Exercise prompt:
Both ends included, set down the lines from the line containing "[00:07:52.65 to 00:07:52.75]" through the last line of the records below, without pictures.

Stored dataset items
------------------------------

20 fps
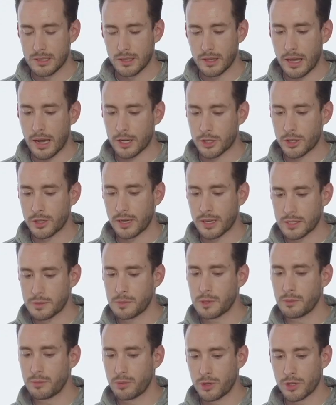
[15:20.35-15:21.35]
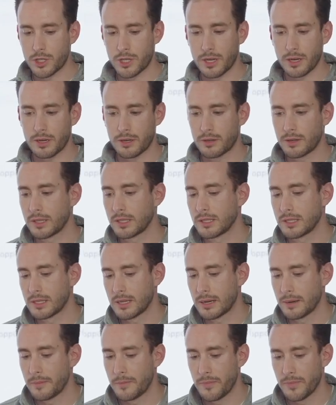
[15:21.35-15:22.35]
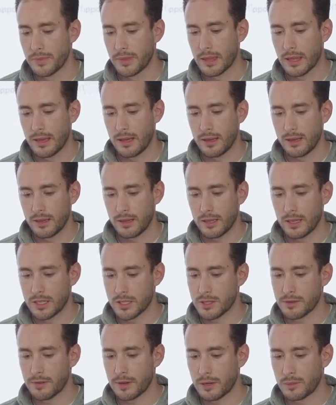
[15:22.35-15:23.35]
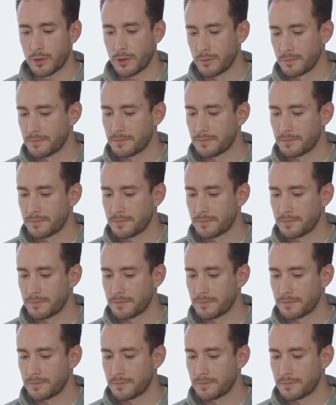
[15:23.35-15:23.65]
The action has been pushed here, and it is available.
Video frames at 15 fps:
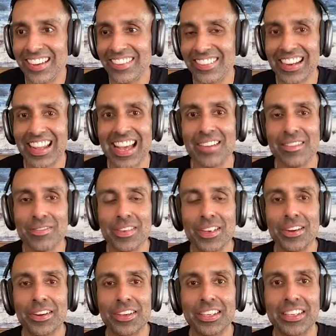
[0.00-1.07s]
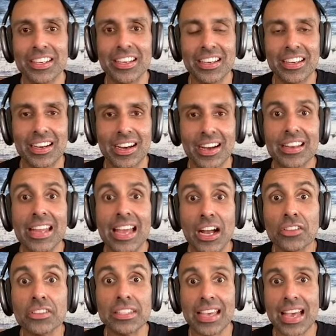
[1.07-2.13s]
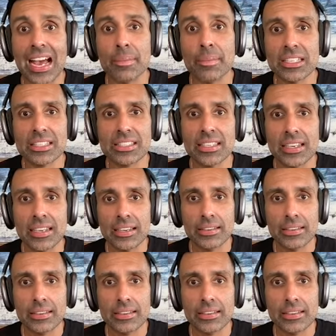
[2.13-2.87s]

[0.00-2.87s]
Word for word: I would have very uh, unhealthy habits,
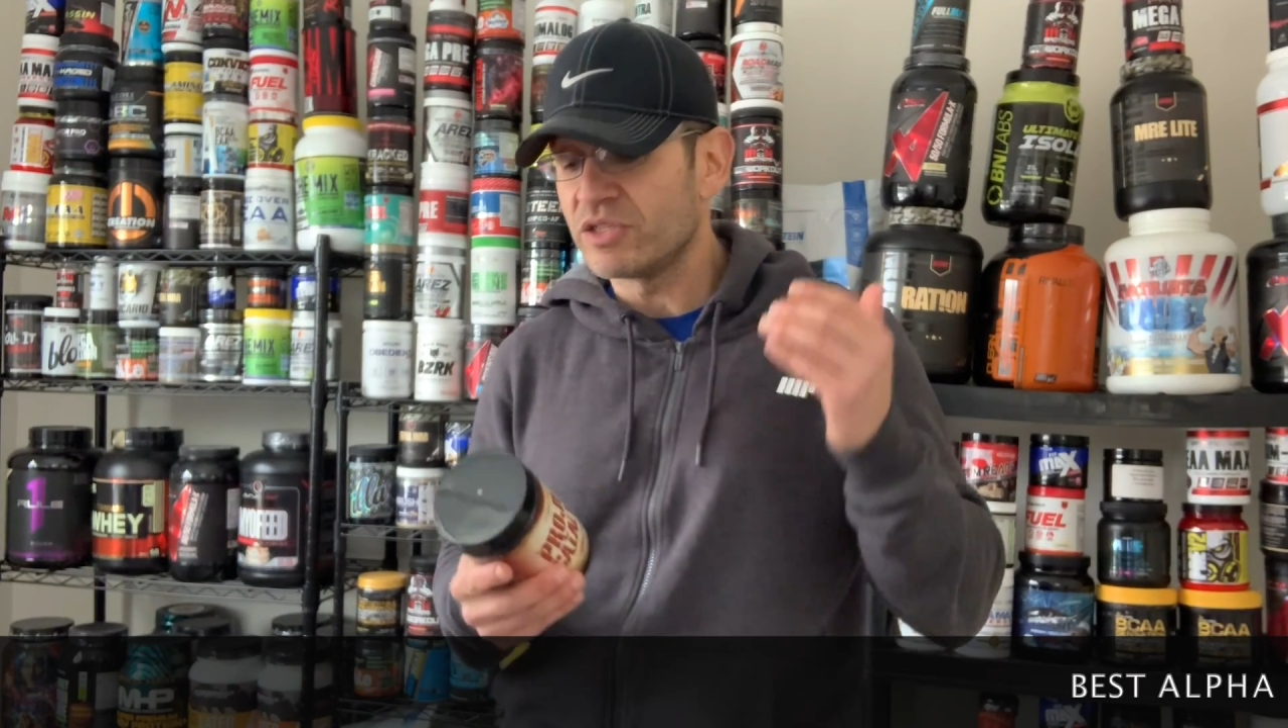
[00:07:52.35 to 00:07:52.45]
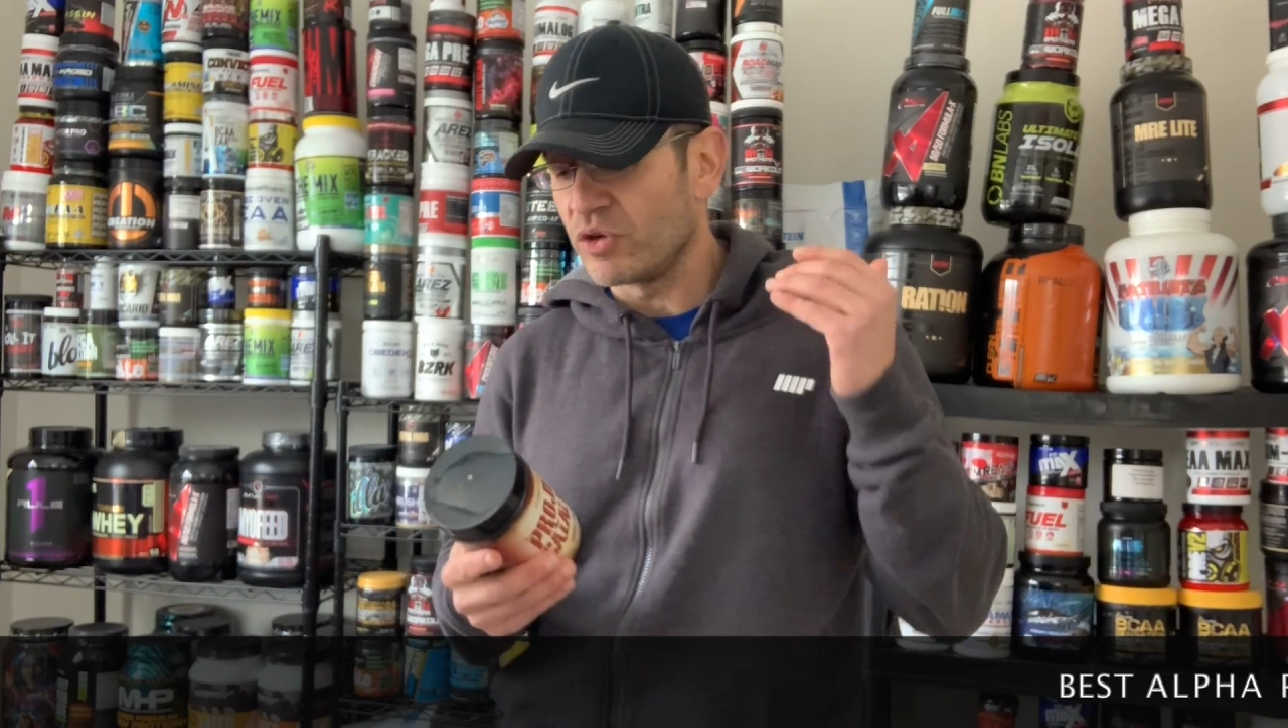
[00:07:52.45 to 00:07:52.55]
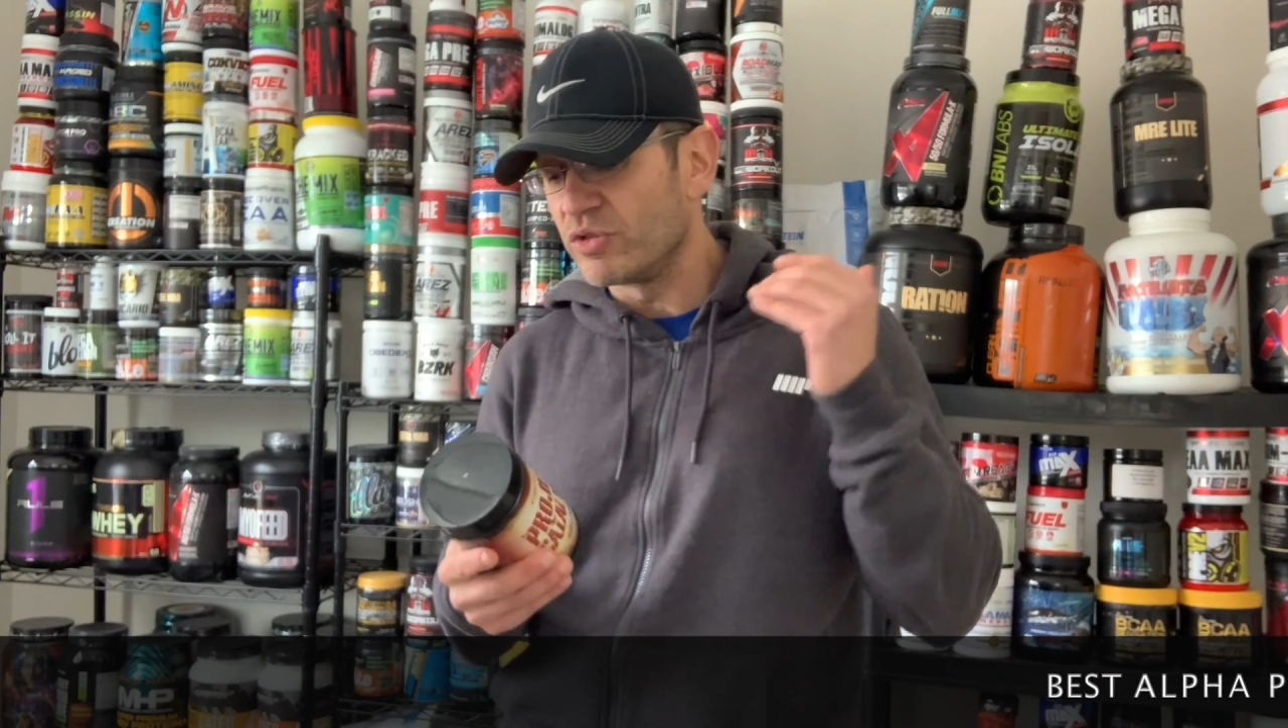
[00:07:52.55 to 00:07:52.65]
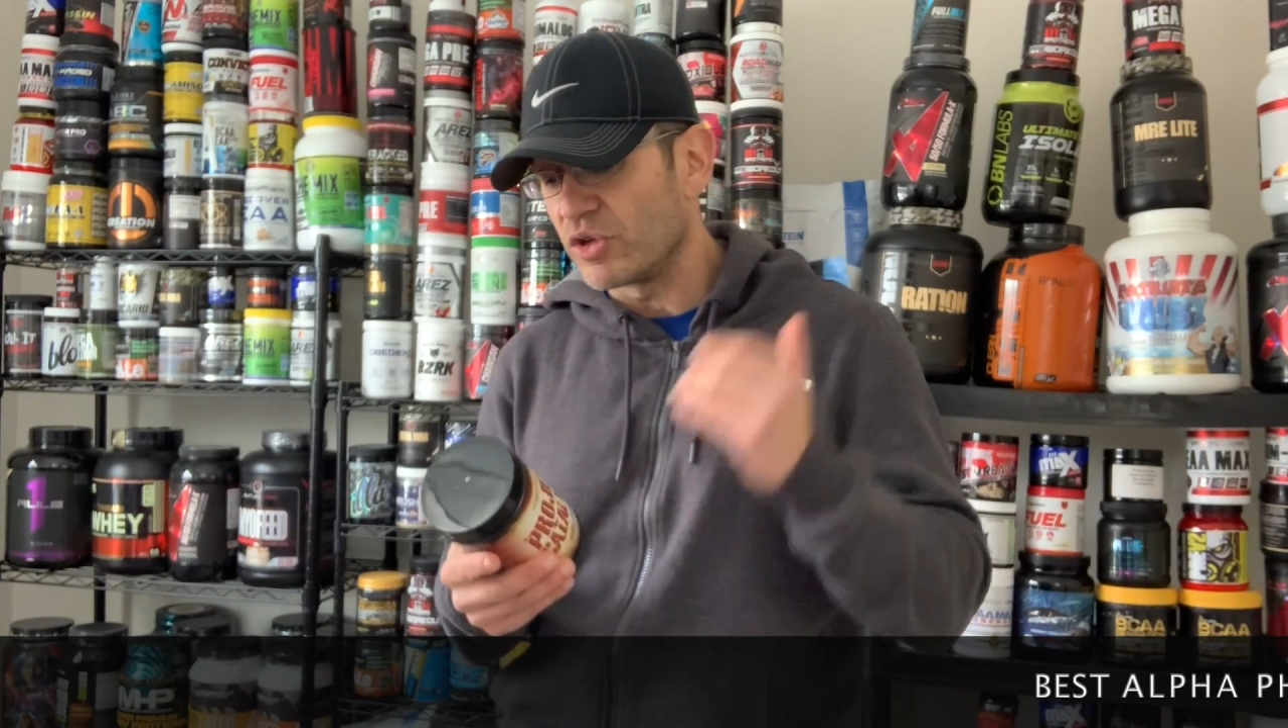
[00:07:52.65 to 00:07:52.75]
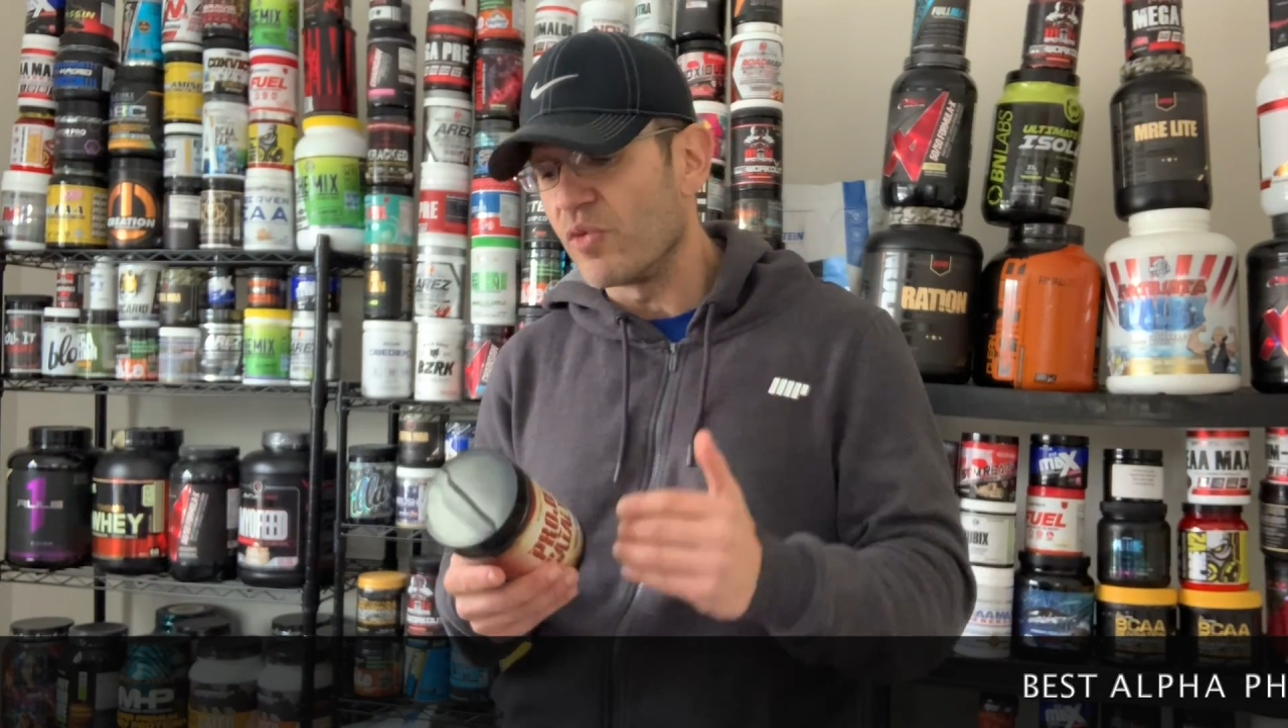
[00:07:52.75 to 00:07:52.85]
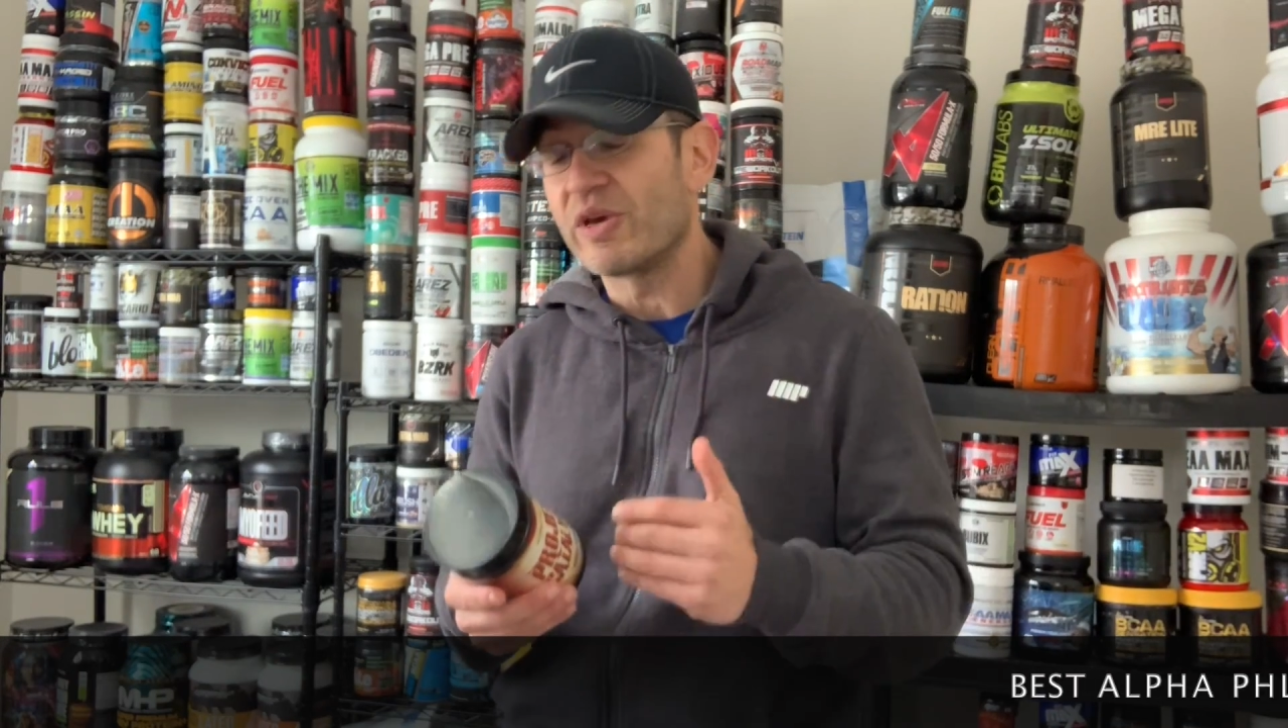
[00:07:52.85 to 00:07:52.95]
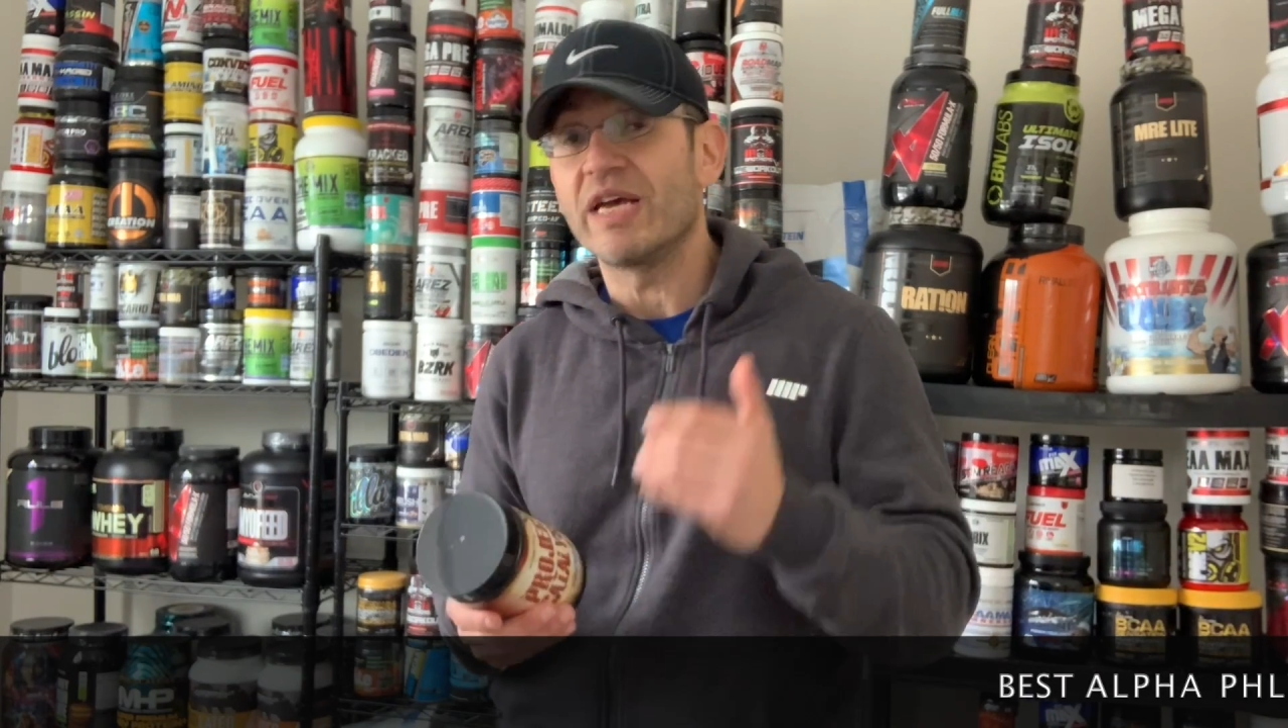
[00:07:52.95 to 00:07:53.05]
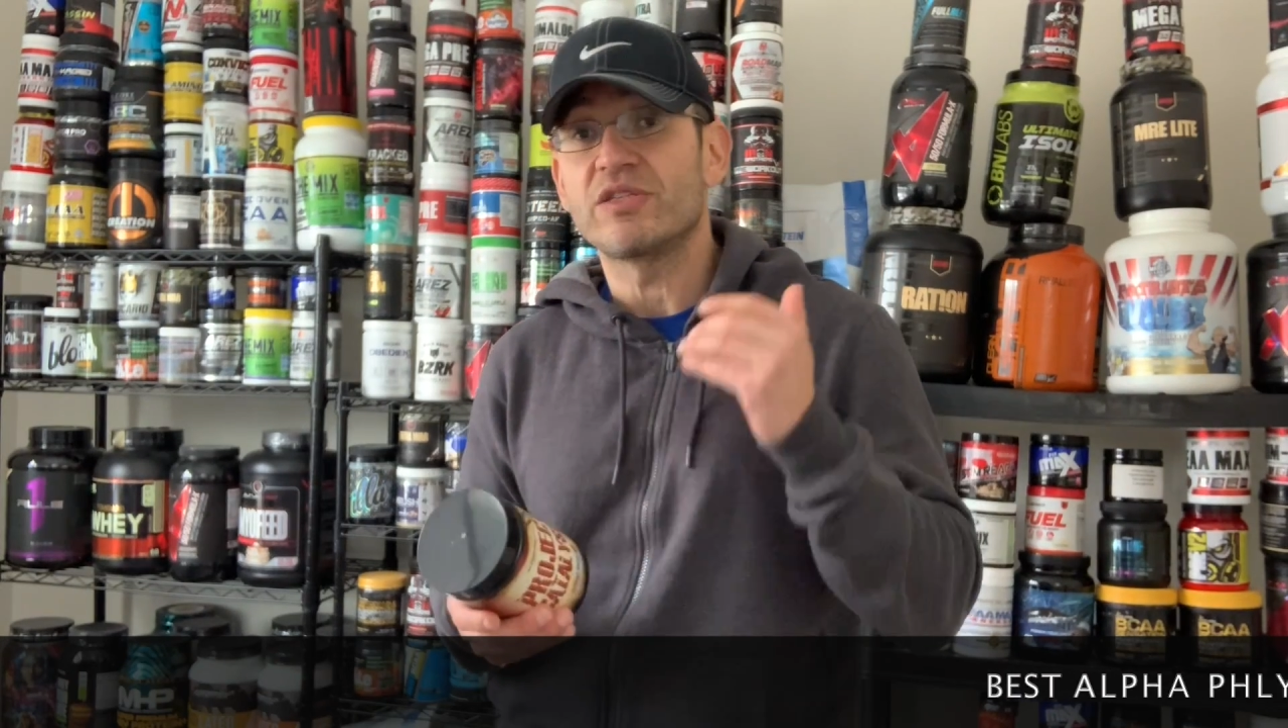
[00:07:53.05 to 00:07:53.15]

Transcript: so it's okay.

------------------------------

Written response:
[00:07:52.65 to 00:07:52.75]
[00:07:52.75 to 00:07:52.85]
[00:07:52.85 to 00:07:52.95]
[00:07:52.95 to 00:07:53.05]
[00:07:53.05 to 00:07:53.15]

Transcript: so it's okay.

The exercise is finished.